The display of the Leonard N. Stern Collection of Cycladic Art at The Met is part of an iinnovative solution to repatriate the works to Greece while also bringing them to a worldwide audience and fostering international co-operation around the study and appreciation of Early Cycladic art and culture.

A selection of fifteen of the collection’s most significant works was first displayed in November 2022 at the Museum of Cycladic Art in Athens, which is where the objects originated.

After the collection is on view in its entirety at The Met for ten years, select works will periodically return to Greece, while other loans of Cycladic art will come to The Met.

Following that twenty-five-year loan period, The Met will continue to display important works of Cycladic art on loan from the collection of the Museum of Cycladic Art in Athens and other Greek museums for an additional twenty-five years.

Mitsotakis: Cycladic Art deal and the Parthenon Marbles

Greek PM Kyriakos Mitsotakis sent a televised message for the inauguration of the exhibition hailing the agreement signed between Greece and The Met.
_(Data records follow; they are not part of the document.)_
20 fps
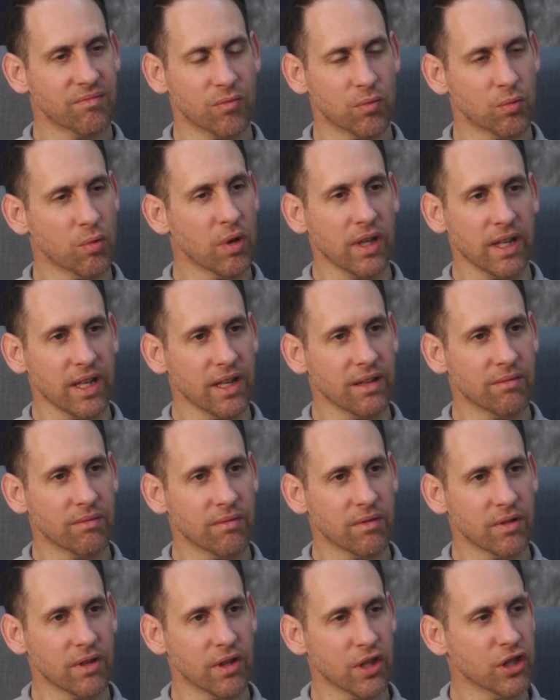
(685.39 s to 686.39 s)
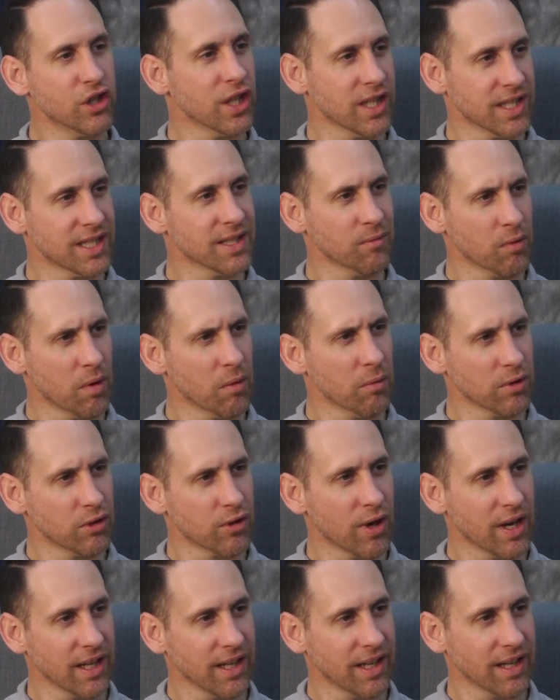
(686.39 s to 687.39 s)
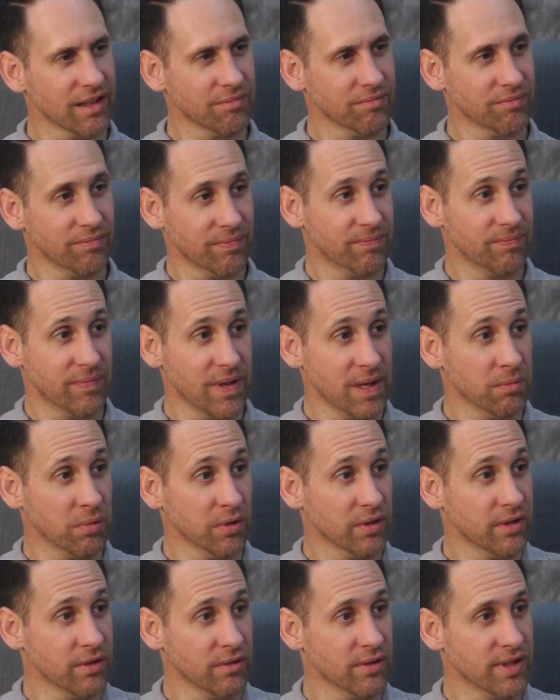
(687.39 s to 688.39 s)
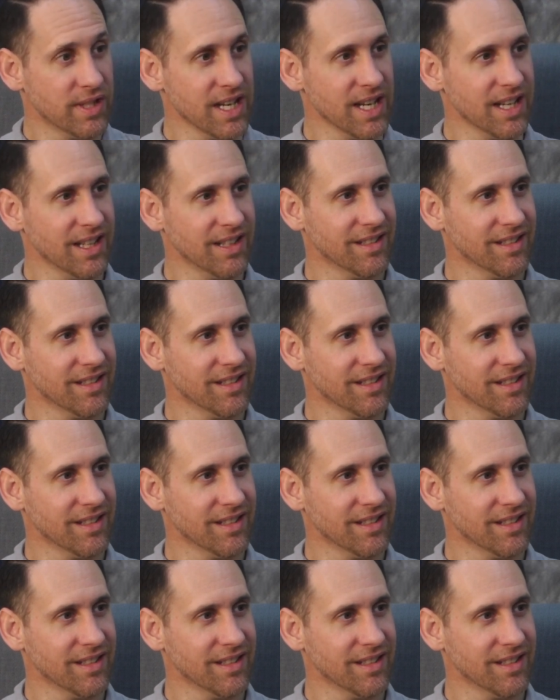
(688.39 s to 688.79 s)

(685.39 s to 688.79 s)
really the gist of what we're trying to get people to see.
“Part of my mission as Prime Minister is about ensuring the return of Greek artifacts to Greece. But it also means that I have a duty to ensure that in doing that, these collections are…available to as wide an audience as possible,” the Greek Premier said.

“This agreement signals the beginning of a 50-year partnership that recognizes Greece’s ownership of the display, without recourse to the courts,” he added.

Mitsotakis referred to the Parthenon Marbles located in the British Museum, saying that The Met exhibition proves the promotion of antiquity through partnership between museums and nations can actually work.

“Today’s partnership is the culmination of that pragmatism,” he said. “That matters because others are watching and wondering what else is possible. I speak, of course, of the Parthenon Sculptures. The most iconic, the most important exhibit of Classical Greece at its apogee, currently not in their entirety in Greece.”

“For two years now, we have enjoyed positive discussions with the Chair of the British Museum on a possible new partnership that brings the two parts of the sculptures together, as one, in Athens,” Mitsotakis confirmed.